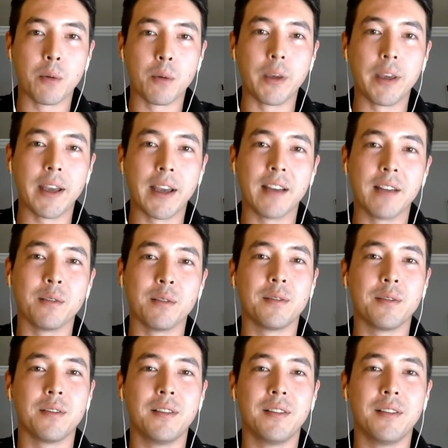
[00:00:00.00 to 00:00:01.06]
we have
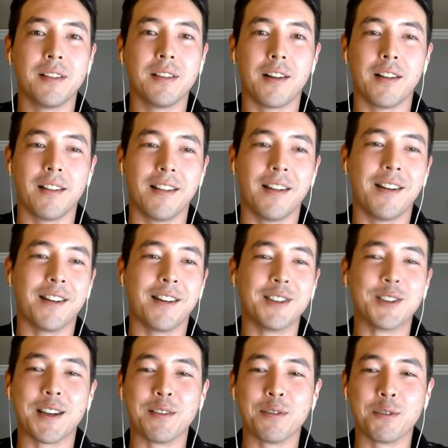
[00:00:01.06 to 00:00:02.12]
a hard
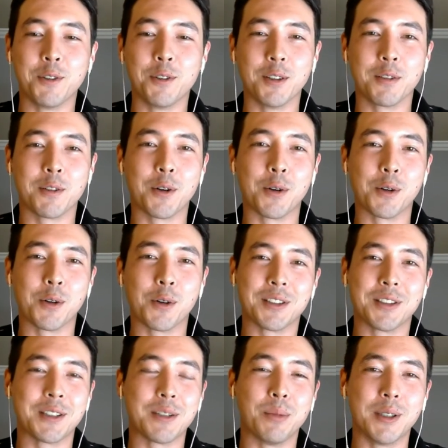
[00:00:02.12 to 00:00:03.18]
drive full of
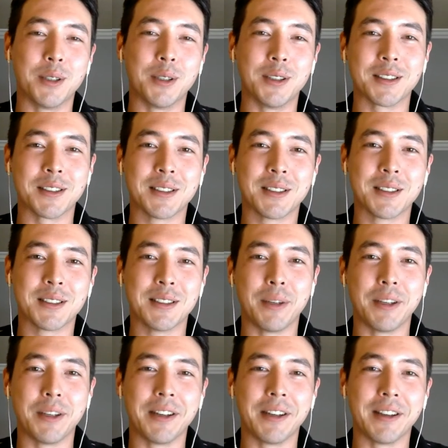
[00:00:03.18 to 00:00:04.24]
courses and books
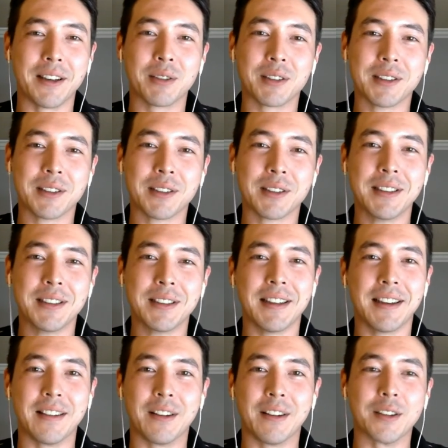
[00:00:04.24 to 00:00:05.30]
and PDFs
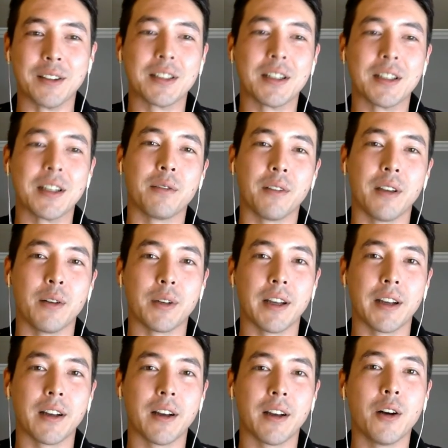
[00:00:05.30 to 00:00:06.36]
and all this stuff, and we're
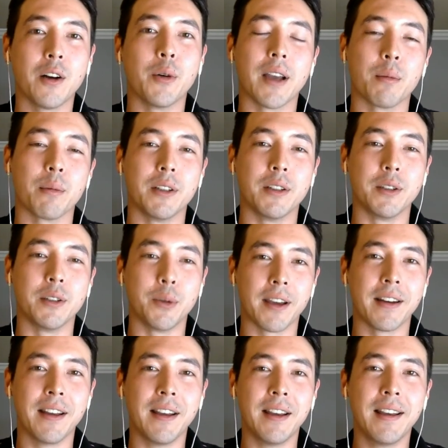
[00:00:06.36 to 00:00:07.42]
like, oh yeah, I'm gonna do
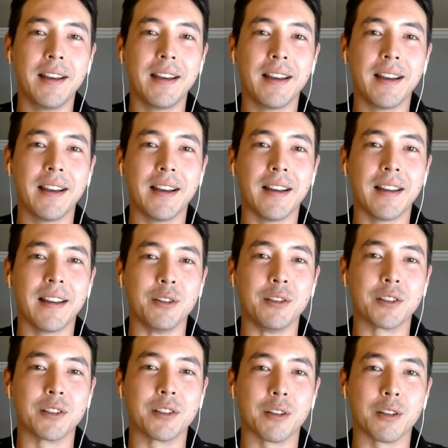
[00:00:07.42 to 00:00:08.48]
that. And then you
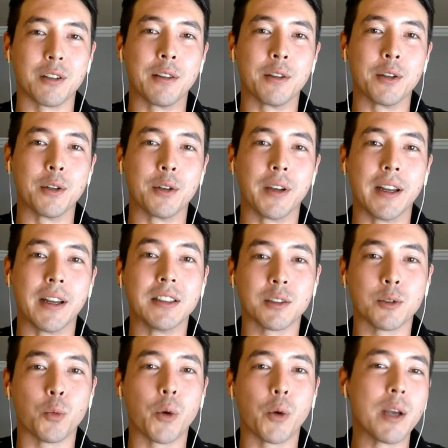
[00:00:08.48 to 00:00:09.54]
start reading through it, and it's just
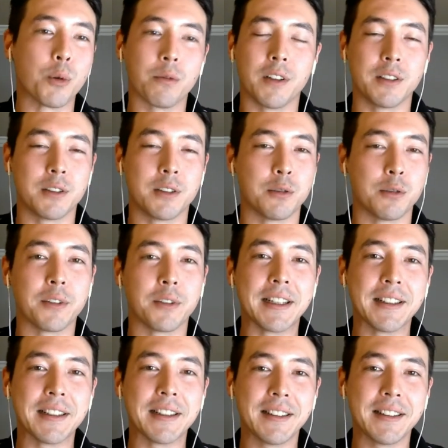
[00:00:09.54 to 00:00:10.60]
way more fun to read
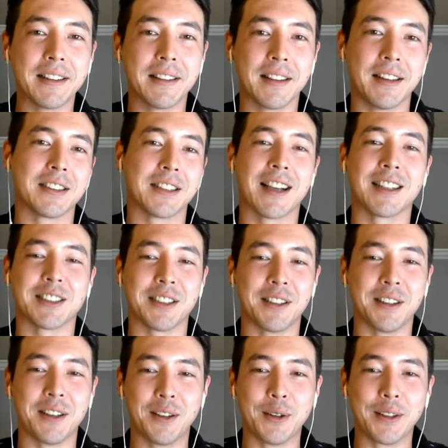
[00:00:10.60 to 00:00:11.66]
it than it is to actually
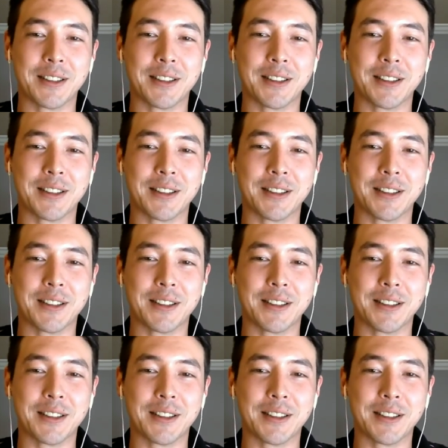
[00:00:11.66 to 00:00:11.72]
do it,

EXERCISE INSTRUCTIONS
Print the entries again exactly as they appear above. Do not print the pictures.

REPLY TO THE TASK
[00:00:00.00 to 00:00:01.06]
we have
[00:00:01.06 to 00:00:02.12]
a hard
[00:00:02.12 to 00:00:03.18]
drive full of
[00:00:03.18 to 00:00:04.24]
courses and books
[00:00:04.24 to 00:00:05.30]
and PDFs
[00:00:05.30 to 00:00:06.36]
and all this stuff, and we're
[00:00:06.36 to 00:00:07.42]
like, oh yeah, I'm gonna do
[00:00:07.42 to 00:00:08.48]
that. And then you
[00:00:08.48 to 00:00:09.54]
start reading through it, and it's just
[00:00:09.54 to 00:00:10.60]
way more fun to read
[00:00:10.60 to 00:00:11.66]
it than it is to actually
[00:00:11.66 to 00:00:11.72]
do it,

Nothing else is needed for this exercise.